If you’re accused of being a Terrorist, there’s not one set procedure used to determine your guilt; instead, the Government has a roving bazaar of various processes which it, in its sole discretion, picks for you based on ensuring that it will win. Even worse, Holder repeatedly assured Senators that the administration would continue to imprison 9/11 defendants even in the very unlikely case that they were acquitted, citing what they previously suggested was their Orwellian authority of so-called “post-acquittal detention powers.” Is there any better definition of a “show trial” than one in which the defendant has no chance of ever being released even if acquitted, because the Government will simply thereafter assert the power to hold him indefinitely without charges?

Alexander Cockburn in Counterpunch:

Of course there are those who gravely lament the impending spectacle, the fakery of judicial “impartiality”, the pompous sermons about the rule of law, the hysteria, the howls for vengeance. Bring them on, say I. Let’s face it, we could do with some drama and American political life is at its most vivid amid show trials. Their glare discloses the larger political system in all its pretensions and   its disfigurements.
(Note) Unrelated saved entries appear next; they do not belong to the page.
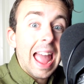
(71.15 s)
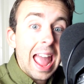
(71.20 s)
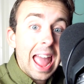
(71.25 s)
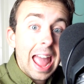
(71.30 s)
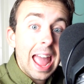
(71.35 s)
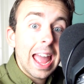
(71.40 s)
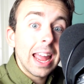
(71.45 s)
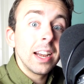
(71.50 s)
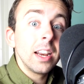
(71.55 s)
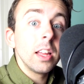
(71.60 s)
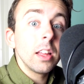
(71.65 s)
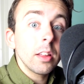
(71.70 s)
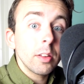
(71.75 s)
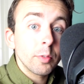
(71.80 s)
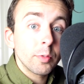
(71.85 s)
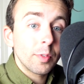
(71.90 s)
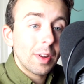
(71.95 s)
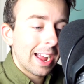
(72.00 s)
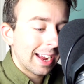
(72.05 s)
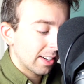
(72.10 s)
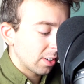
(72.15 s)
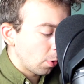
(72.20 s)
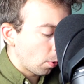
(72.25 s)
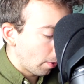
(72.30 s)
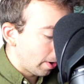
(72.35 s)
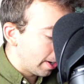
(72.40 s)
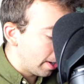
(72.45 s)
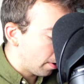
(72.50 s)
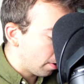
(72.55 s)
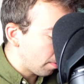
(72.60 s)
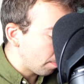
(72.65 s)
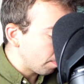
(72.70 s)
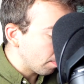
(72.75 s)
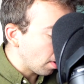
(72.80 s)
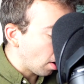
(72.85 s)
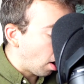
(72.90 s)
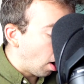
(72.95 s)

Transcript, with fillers: n factorial,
The show trial is as American as cherry pie , as  the former Black Panther H. Rap Brown – currently serving life without the possibility of parole in the Supermax in Florence, Colorado – famously said about violence.

The meatiest part of the Cockburn piece comes courtesy of The real price of trying KSM, an excellent Slate article by David Feige, a former public defender, about the mountains of bad legal precedent that will come from all this:

At each stage of the appellate process, a higher court will countenance the cowardly decisions made by the trial judge, ennobling them with the unfortunate force of precedent. The judicial refusal to consider KSM’s years of quasi-legal military detention as a violation of his right to a speedy trial will erode that already crippled constitutional concept. The denial of the venue motion will raise the bar even higher for defendants looking to escape from damning pretrial publicity. Ever deferential to the trial court, the U.S. Court of Appeals for the Second Circuit will affirm dozens of decisions that redact and restrict the disclosure of secret documents, prompting the government to be ever more expansive in invoking claims of national security and emboldening other judges to withhold critical evidence from future defendants. Finally, the twisted logic required to disentangle KSM’s initial torture from his subsequent “clean team” statements will provide a blueprint for the government, giving them the prize they’ve been after all this time—a legal way both to torture and to prosecute.

In the end, KSM will be convicted and America will declare the case a great victory for process, openness, and ordinary criminal procedure. Bringing KSM to trial in New York will still be far better than any of the available alternatives. But the toll his torture and imprisonment has already taken, and the price the bad law his defense will create will exact, will become part of the folly of our post-9/11 madness.

Update: The last word will be to an old guy. Paul Craig Roberts, in the aptly titled “A Trial to Convict Us All,” reminds us that Thomas Paine  wrote in Dissertations on First Principles of Government (1790):

An avidity to punish is always dangerous to liberty. It leads men to stretch, to misinterpret, and to misapply even the best of laws. He that would make his own liberty secure must guard even his enemy from oppression; for if he violates this duty he establishes a precedent that will reach to himself.

Every principle of impartiality tossed aside that protects Those Who Deserve No Protection (like, uh, say, Terrorist MasterMinds ™, is another law WE lose to protect our own sorry selves. It’s a pretty simple concept. Been around for a while.